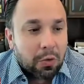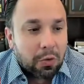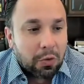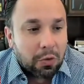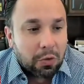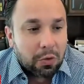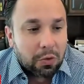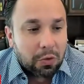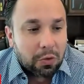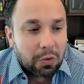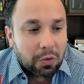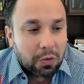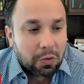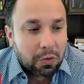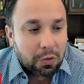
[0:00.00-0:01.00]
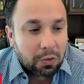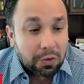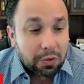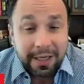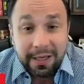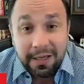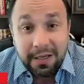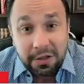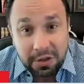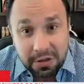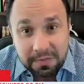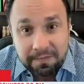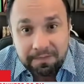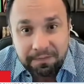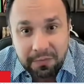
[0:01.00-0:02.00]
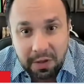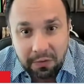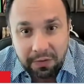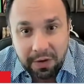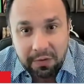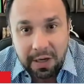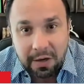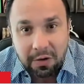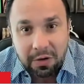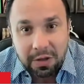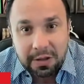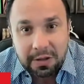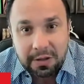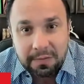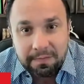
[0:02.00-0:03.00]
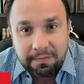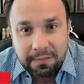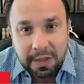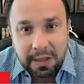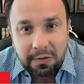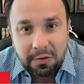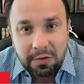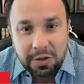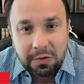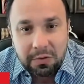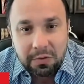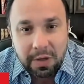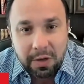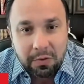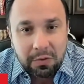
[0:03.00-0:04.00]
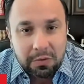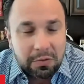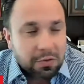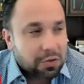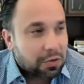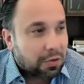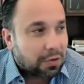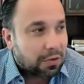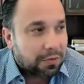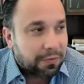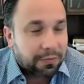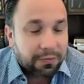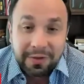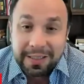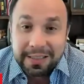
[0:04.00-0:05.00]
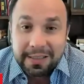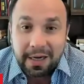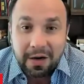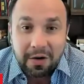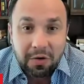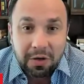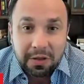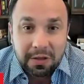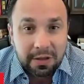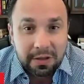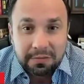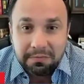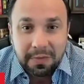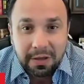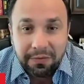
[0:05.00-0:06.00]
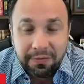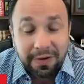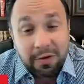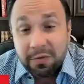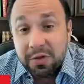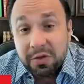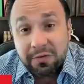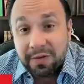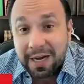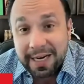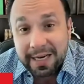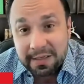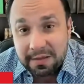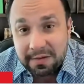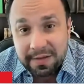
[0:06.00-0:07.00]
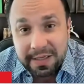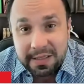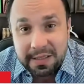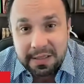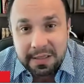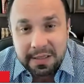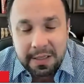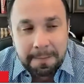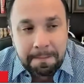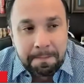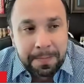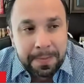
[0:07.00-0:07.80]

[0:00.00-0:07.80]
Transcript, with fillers: o, o Derrite, que veio da Rota, né, onde eu, eu, sou fã da Rota, falo isso várias vezes.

========

**Exercise requirements:** Repeat the material line for line. Pictures stay out of the copy.

**Answer to this task:**
[0:00.00-0:01.00]
[0:01.00-0:02.00]
[0:02.00-0:03.00]
[0:03.00-0:04.00]
[0:04.00-0:05.00]
[0:05.00-0:06.00]
[0:06.00-0:07.00]
[0:07.00-0:07.80]

[0:00.00-0:07.80]
Transcript, with fillers: o, o Derrite, que veio da Rota, né, onde eu, eu, sou fã da Rota, falo isso várias vezes.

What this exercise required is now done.